News

Car-dwelling homeless inspire church copycats

Parking lot camp-out meant to highlight problems facing the homeless

Their apartment was just a short drive away, but on Friday evening Steve and Teresa Peters decided not to go home. The husband and wife -- both engineers -- packed their two daughters, 3-year-old Elena, and 16-month-old Evelyn, in the family SUV and they headed to the parking lot of St. Timothy's Episcopal Church in Mountain View. That's where, to get a feeling for what the city's homeless face, they were going to spend the night.

That March 4 evening, they weren't alone. Inspired by the recent rise in people living out of their cars on Mountain View's streets, about a dozen members of the St. Timothy's congregation were undertaking a sort of weekend-long vow of poverty. They were going to experience firsthand what it felt like to live on the street.

Steve Peters, who came up with the idea, said he hoped to instill a little bit of goodwill toward the city's growing number of car campers. He pointed to the lack of areas where people could live in their cars as a sign that many viewed the poor only as a nuisance.

It was simplistic for them to spend one night in their car when his family could return home anytime, Peters admitted. But nonetheless, he felt the exercise might show them some of the hardships the homeless face. Plus it was Lent, so he needed to give up something.

"At a minimum, I thought we should try it ourselves," he said. "I was hoping we might promote a little more empathy in the community."

"We could call what we're doing 'YIMBY' -- yes in my backyard," his wife added.

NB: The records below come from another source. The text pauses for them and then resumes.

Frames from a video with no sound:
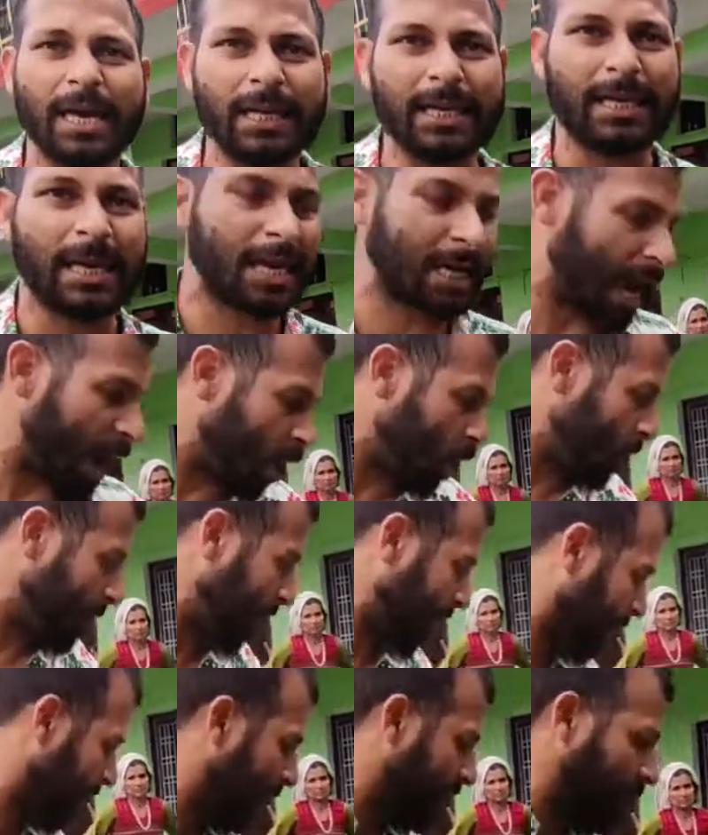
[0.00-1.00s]
इनके गाँव में
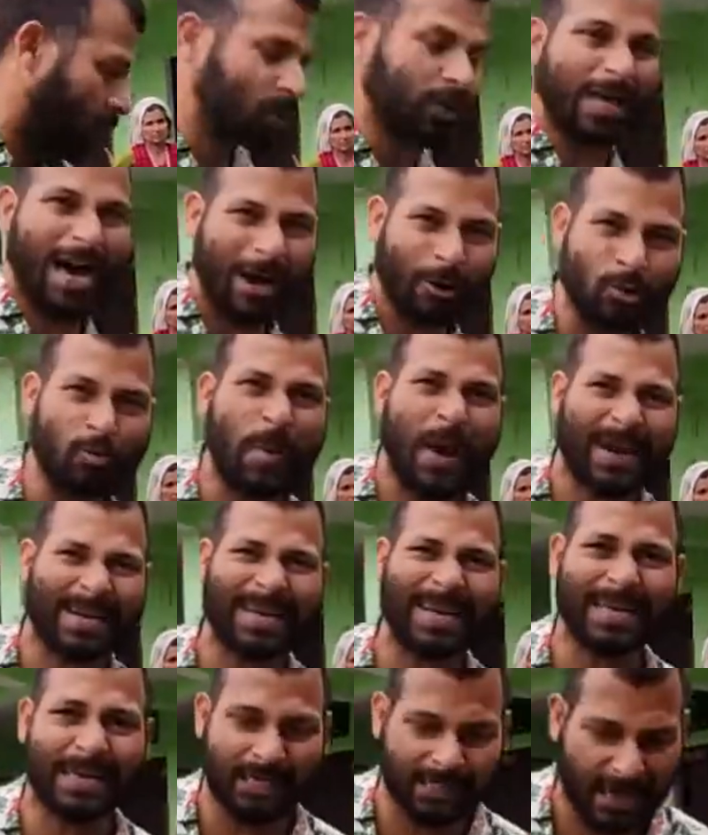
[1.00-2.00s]
और दारू
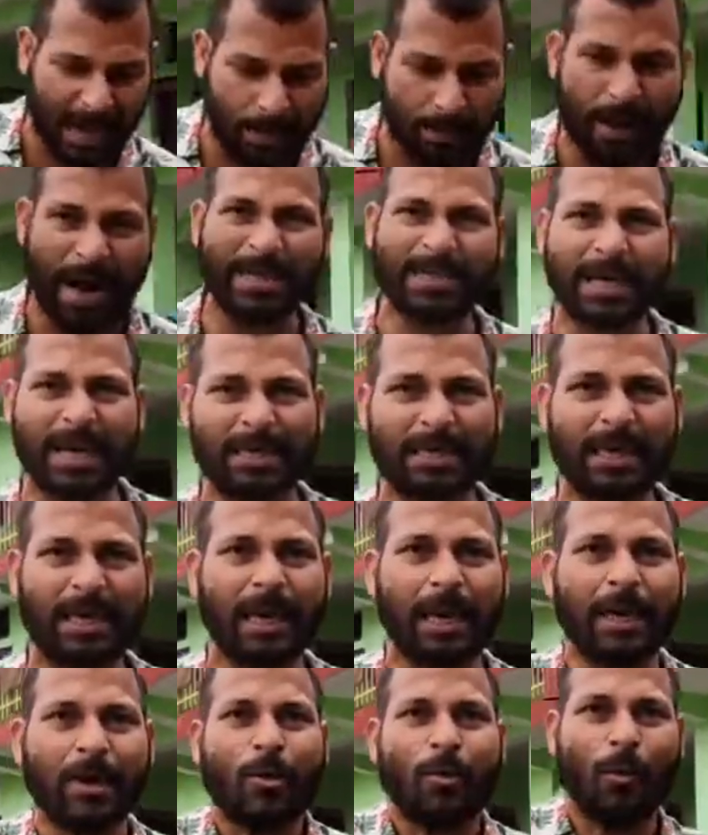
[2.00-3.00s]
बांटने की जहां बात आती
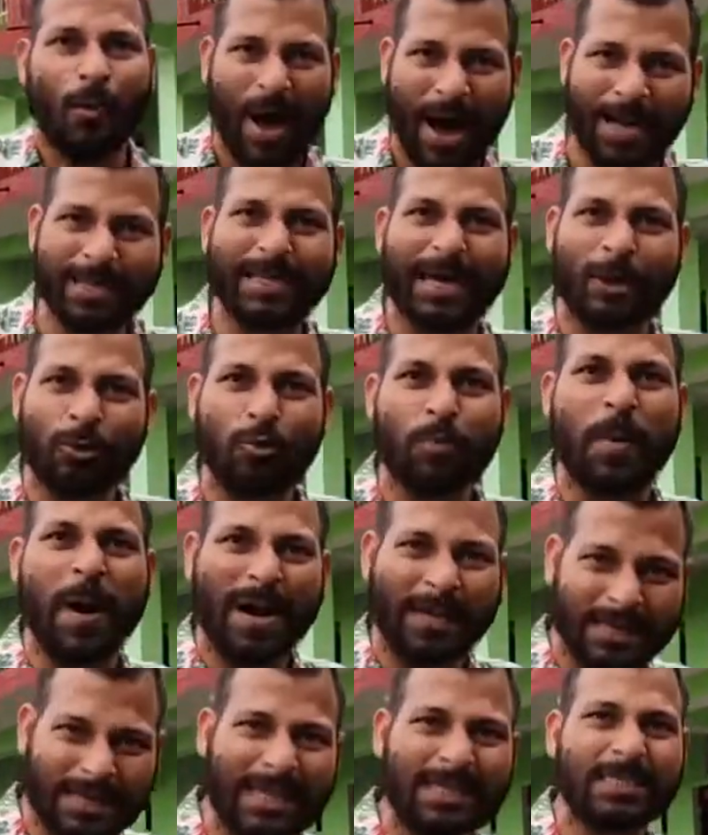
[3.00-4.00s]
है वहां दारू
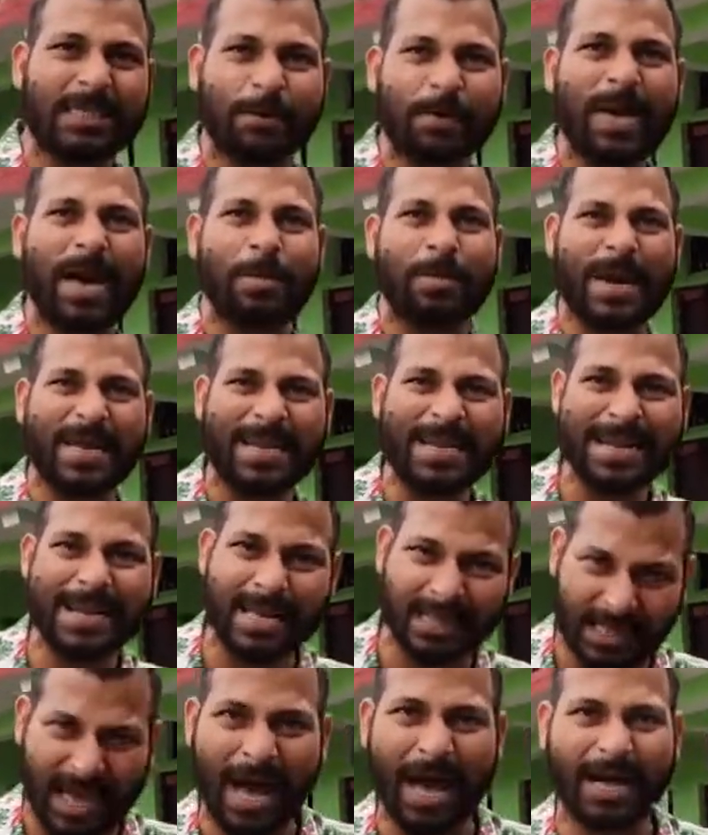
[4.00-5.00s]
बांटते समय हमारे
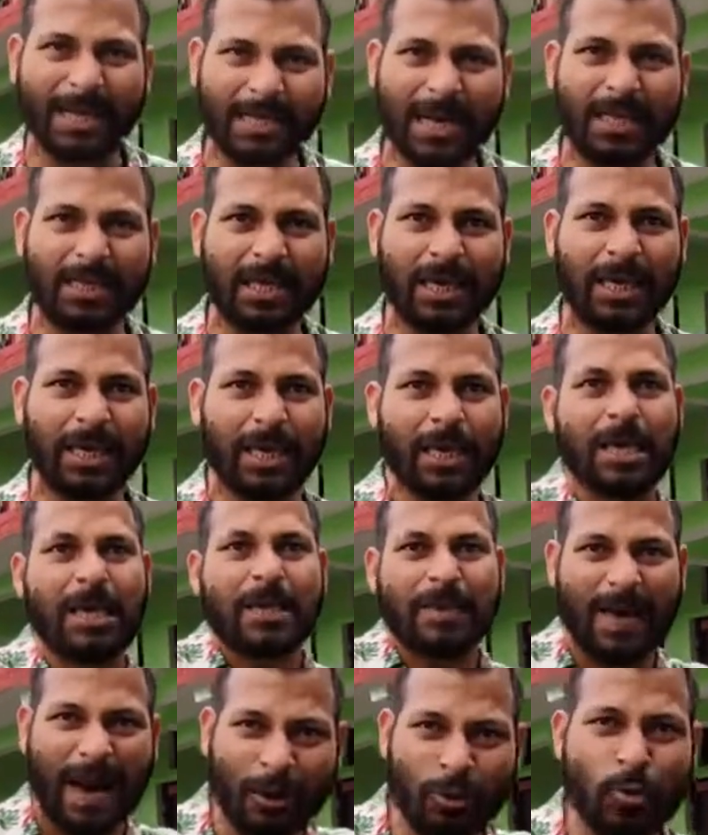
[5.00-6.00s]
नेता आ जाते हैं
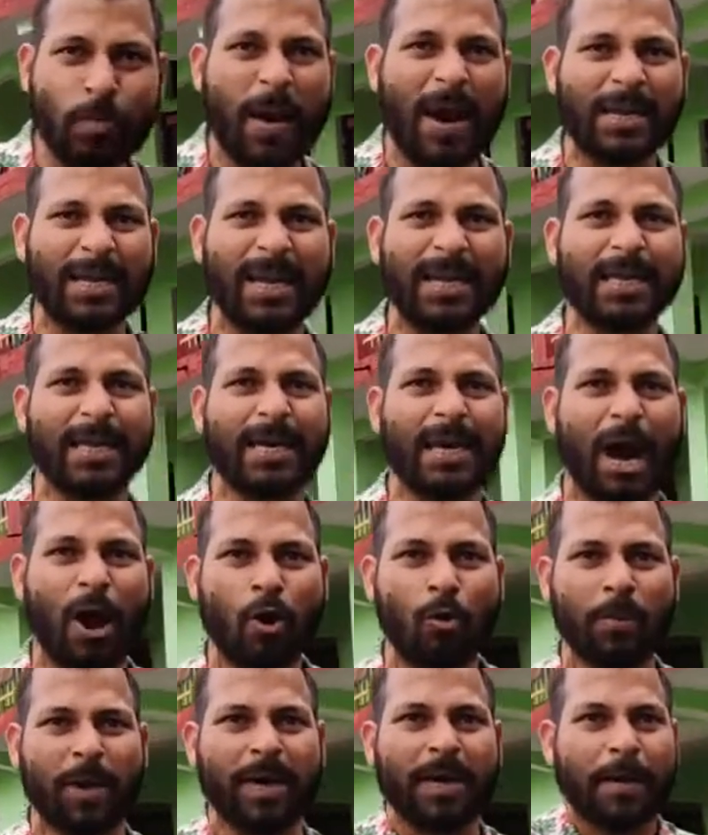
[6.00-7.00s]
दारू बांटेंगे गांव
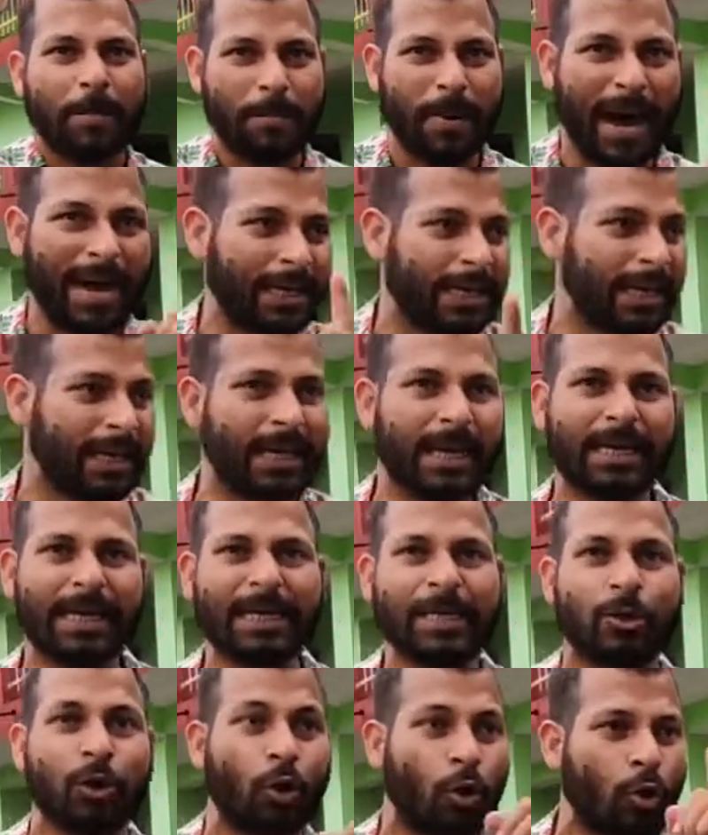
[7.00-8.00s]
में बाकी
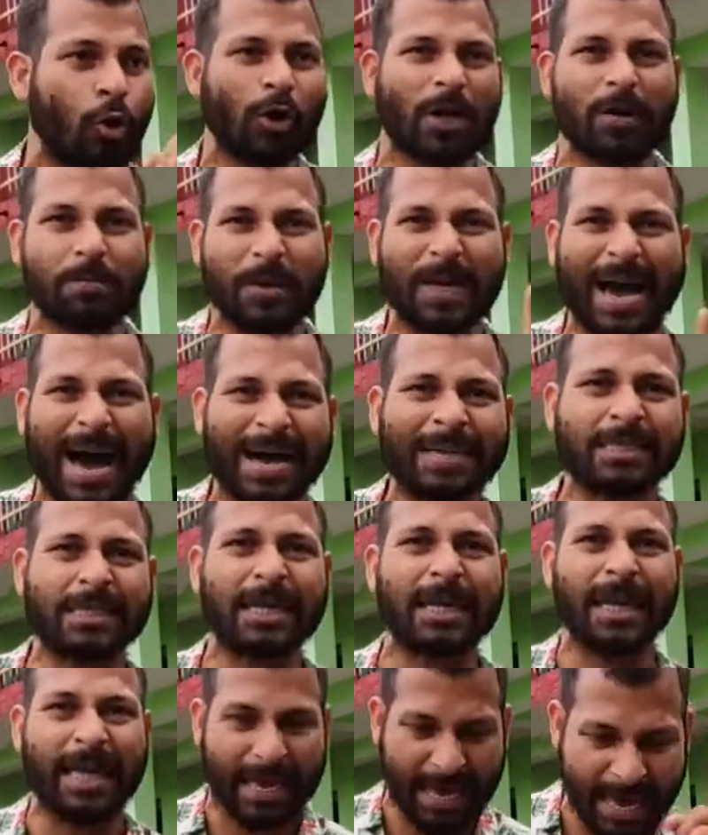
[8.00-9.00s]
लेकिन लोगों के विकास के
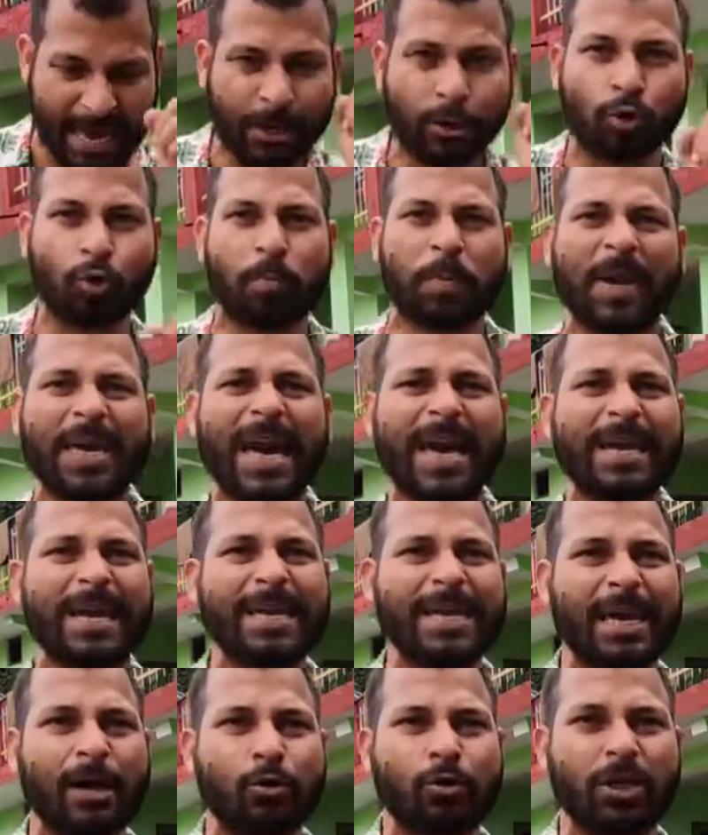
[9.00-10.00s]
लिए एक रुपया नहीं
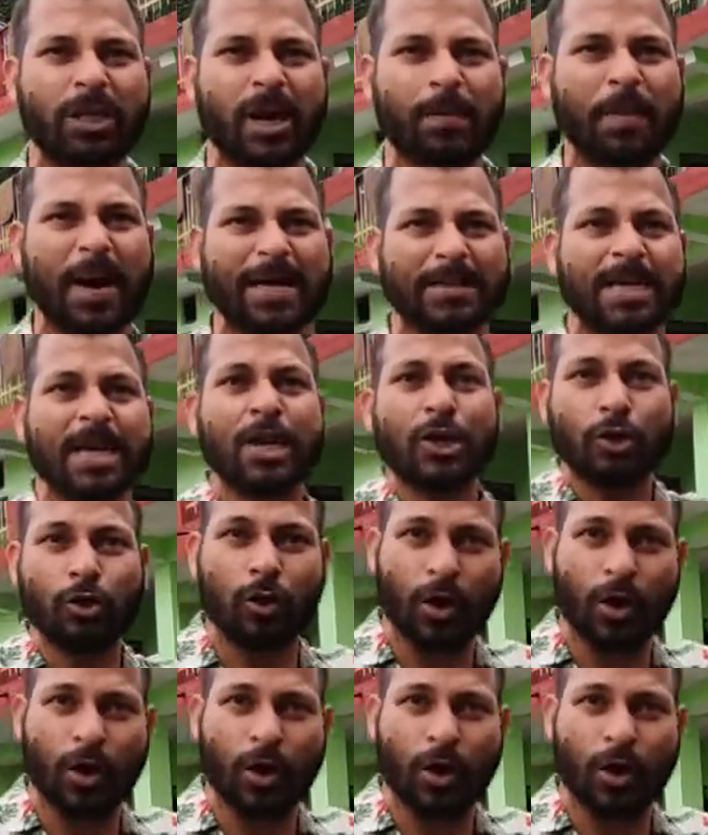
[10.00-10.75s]
है उनके पास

Just before bedtime on that stormy Friday, the dozen or so participants sat in circle in the church hall for a brief meeting. Visiting the group, Pastor Brian Leong of Lord Grace Christian Church explained his efforts to better network Peninsula churches to address the growing homeless population. In an idea he pitched to city leaders earlier this month, local congregations could arrange for people living out of their cars to stay in the church parking lots. That way, they would at least have bathrooms, garbage service and perhaps a little more security, he said.

"I could get four churches almost immediately to go along with this," Leong said. "We want to work together and pool our resources to see if can have an impact on this."

For now, Leong said he is waiting to see if the city is willing cover a church's basic liability costs.

The group sang a hymn, discussed what they were doing, and the church's deacon read a Bible verse, Matthew 25:40, urging followers to treat the least of their brethren as they would their savior. Then the group broke and retired to their cars for the night.

The Peters family removed the backseat of their Chevy Trailblazer to create just enough room for the four of them to squeeze in together under a pile of blankets. With the car's interior lights on, the Peters read their girls a bedtime story. Just as the rain started, they decided to call it a night.

"I just hope I don't get a crick in my neck," Peters said as he closed the rear hatch.

It turned out to be a wet night -- both outside and in the car. Condensation accumulated overnight, and the Peters family woke up to find their car was pretty moist inside. It felt like camping, Peters said the next morning -- not as comfortable as home but not bad for one-night.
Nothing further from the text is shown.